Extracted records: Begin

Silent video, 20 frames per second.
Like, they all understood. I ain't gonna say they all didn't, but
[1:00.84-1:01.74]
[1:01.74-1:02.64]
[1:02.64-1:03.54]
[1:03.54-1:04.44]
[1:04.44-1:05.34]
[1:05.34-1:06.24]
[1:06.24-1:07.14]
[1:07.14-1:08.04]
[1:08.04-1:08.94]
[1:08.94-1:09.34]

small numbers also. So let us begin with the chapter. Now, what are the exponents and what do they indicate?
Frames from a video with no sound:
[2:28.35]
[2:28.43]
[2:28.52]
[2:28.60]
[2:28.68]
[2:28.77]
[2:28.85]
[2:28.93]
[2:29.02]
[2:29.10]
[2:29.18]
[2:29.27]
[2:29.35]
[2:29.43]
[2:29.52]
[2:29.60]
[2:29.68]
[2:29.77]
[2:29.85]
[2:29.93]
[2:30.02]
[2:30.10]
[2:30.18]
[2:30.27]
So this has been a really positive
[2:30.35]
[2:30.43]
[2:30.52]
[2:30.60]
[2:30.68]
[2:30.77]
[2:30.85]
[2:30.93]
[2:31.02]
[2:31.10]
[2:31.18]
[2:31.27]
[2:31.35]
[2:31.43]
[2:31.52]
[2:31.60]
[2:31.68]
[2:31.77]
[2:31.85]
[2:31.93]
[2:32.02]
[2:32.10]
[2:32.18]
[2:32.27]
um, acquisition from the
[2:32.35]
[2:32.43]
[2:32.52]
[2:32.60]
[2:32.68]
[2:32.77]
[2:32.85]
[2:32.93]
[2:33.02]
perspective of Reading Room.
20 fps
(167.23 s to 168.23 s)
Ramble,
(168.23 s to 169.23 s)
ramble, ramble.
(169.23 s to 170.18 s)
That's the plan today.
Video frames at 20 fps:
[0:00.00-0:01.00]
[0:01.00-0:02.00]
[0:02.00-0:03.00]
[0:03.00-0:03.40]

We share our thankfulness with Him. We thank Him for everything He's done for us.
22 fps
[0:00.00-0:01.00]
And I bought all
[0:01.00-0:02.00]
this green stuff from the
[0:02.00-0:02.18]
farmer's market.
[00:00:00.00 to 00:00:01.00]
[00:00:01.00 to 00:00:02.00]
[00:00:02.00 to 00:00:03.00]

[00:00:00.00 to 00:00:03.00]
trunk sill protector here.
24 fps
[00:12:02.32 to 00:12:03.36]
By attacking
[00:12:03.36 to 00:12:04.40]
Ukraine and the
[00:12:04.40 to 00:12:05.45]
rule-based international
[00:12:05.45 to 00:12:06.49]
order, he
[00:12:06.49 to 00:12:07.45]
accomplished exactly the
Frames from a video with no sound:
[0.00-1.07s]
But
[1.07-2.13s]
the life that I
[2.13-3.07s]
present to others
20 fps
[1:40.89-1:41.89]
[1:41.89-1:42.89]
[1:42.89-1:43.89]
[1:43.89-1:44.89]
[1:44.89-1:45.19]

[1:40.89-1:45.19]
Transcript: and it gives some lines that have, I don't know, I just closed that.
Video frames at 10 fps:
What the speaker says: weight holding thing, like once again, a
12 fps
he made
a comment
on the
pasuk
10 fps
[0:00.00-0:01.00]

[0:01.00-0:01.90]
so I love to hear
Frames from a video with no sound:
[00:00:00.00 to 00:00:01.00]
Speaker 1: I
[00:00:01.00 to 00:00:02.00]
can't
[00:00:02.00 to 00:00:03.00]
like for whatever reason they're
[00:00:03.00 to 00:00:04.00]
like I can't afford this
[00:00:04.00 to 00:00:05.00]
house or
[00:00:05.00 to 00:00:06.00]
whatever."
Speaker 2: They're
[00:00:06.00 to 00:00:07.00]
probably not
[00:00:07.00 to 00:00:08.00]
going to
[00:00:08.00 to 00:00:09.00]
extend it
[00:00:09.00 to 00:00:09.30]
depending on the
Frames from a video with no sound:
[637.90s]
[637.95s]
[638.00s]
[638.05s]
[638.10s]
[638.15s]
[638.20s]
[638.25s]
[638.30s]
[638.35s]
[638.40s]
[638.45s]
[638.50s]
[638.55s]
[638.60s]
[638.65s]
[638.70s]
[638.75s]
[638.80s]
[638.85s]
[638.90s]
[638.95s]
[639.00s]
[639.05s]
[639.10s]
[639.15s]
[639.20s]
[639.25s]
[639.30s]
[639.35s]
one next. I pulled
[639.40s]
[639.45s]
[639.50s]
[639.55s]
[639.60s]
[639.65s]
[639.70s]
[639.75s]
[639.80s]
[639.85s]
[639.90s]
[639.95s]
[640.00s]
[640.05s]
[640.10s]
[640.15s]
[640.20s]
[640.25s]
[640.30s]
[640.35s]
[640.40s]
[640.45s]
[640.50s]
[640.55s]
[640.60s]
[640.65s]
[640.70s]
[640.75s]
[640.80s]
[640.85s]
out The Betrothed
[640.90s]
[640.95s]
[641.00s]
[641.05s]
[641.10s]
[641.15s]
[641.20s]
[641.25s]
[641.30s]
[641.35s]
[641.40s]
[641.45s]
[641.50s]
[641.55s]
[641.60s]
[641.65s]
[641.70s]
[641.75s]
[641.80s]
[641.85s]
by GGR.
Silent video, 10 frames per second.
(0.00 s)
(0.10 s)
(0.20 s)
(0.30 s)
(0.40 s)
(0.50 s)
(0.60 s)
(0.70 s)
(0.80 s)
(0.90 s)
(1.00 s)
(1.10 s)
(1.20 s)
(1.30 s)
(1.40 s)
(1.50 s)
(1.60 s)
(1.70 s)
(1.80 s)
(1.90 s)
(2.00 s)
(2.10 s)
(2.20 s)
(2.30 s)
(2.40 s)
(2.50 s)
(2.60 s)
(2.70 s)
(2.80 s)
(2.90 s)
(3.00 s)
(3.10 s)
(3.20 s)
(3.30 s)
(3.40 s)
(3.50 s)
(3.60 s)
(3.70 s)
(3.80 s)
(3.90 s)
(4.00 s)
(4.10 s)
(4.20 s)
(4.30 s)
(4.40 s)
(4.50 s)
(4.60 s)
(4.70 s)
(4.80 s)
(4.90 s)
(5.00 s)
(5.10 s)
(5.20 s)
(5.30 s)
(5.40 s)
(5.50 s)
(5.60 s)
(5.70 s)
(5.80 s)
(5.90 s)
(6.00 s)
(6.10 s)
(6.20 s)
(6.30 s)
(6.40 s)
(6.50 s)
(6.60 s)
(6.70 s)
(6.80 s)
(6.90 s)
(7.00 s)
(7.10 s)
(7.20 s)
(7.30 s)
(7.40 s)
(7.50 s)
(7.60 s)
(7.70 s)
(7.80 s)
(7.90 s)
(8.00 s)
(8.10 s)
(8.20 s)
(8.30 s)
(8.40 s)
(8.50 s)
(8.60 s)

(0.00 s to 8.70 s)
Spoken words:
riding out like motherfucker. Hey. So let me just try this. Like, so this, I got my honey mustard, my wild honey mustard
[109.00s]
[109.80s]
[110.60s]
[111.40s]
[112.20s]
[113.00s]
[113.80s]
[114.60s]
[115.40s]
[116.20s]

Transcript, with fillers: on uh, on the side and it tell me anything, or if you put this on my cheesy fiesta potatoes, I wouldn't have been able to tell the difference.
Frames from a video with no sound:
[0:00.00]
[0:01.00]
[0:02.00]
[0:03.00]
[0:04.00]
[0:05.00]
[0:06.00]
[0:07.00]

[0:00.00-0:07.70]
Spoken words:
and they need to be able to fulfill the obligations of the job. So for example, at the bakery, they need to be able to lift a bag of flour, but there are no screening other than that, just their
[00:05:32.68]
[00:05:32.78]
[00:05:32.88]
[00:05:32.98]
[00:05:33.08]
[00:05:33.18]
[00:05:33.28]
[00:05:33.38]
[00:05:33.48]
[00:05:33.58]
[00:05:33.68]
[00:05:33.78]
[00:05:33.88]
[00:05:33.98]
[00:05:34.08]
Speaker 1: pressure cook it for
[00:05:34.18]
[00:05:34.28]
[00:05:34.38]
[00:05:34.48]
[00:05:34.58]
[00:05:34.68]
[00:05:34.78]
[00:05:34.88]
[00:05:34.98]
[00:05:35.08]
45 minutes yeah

Extracted records: End

Work to complete
Every line above that holds "Transcript" should be copied out.

Answer to the exercise
Transcript: and it gives some lines that have, I don't know, I just closed that.
Transcript, with fillers: on uh, on the side and it tell me anything, or if you put this on my cheesy fiesta potatoes, I wouldn't have been able to tell the difference.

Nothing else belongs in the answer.